To utilize full IOT capability of mesh-based networks, it is important that nodes are connected to the internet. In both BLE and Zigbee based systems, for controlling and monitoring device nodes over internet, we’d need to have an edge gateway device which translates BLE or Zigbee packets into IP network packets and vice versa.

However, locally, Zigbee nodes can also be controlled using Zigbee remotes, but remote controls provide less user-friendly control compared to a smart phone. In contrast, smartphones are ubiquitous devices and most of them have BLE built-in. BLE mesh is a SW stack so existing devices could be easily topped up with firmware and installable mobile applications can be used to control BLE nodes directly without the use of any gateway for temporary connectivity.

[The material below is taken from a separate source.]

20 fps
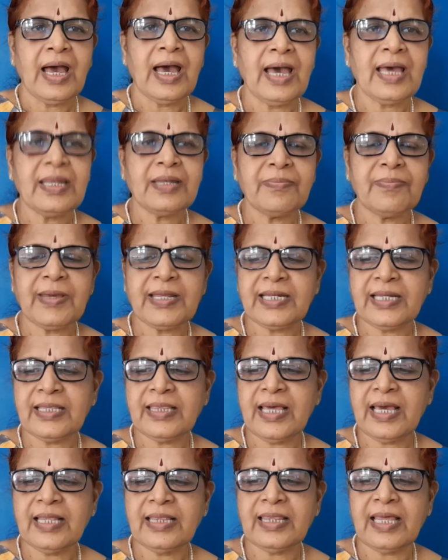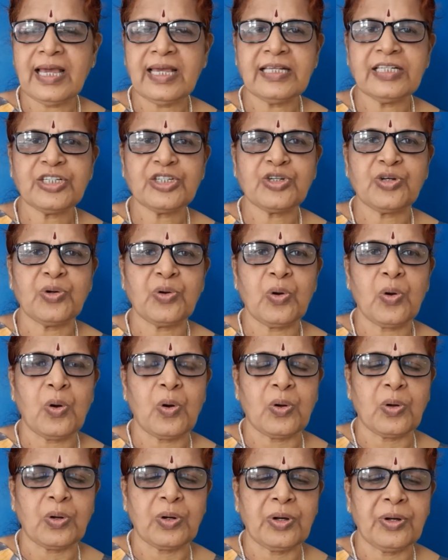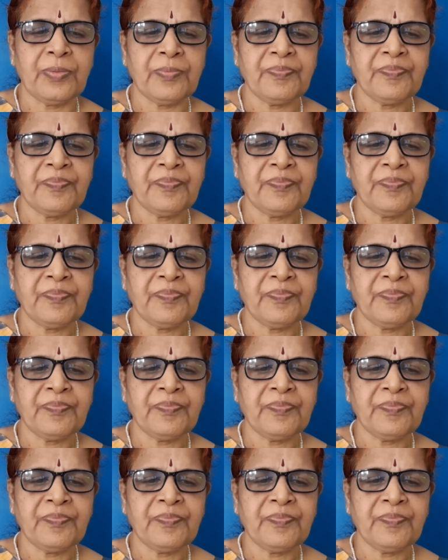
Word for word: And better than thy stroke,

Therefore, for applications that do not have edge gateways, BLE provides more user friendly and rich experience. For cloud connectivity, smart phones could be used as temporary gateway device if users are physically present in the vicinity of BLE mesh network. But, for full fledged IOT connectivity and control over internet (or cloud), there is a gateway required in both BLE and Zigbee based systems.

Problems with BLE that Zigbee solves

For highly congested and large networks, Zigbee is more suited due to its full-fledged routing approach.


We can objectively see from above description that BLE and Zigbee RF performances are comparable, but more advanced routing adopted by Zigbee makes it irreplaceable when it comes to large networks.

With its simpler routing mechanism, BLE is more suitable for mobile nodes as Zigbee routing protocol causes more network overhead for maintaining route tables for highly mobile nodes. Therefore, it is important to consider the use case before choosing any of these technologies.

Lower hardware cost, stable protocol stacks in popular OS implementations and smart phone control are few of the advantages BLE has over Zigbee. Zigbee has bigger ecosystem in home networking, industrial IOT (IIOT) systems at present due to its early entry into this market segment. However, BLE mesh being software-based solution on top of existing BLE stack, can quickly catch up in near future.

It will be interesting to see how quickly BLE mesh leverage the ecosystem it already has and compete in the world of mesh technology based IOT systems which is already captured by Zigbee.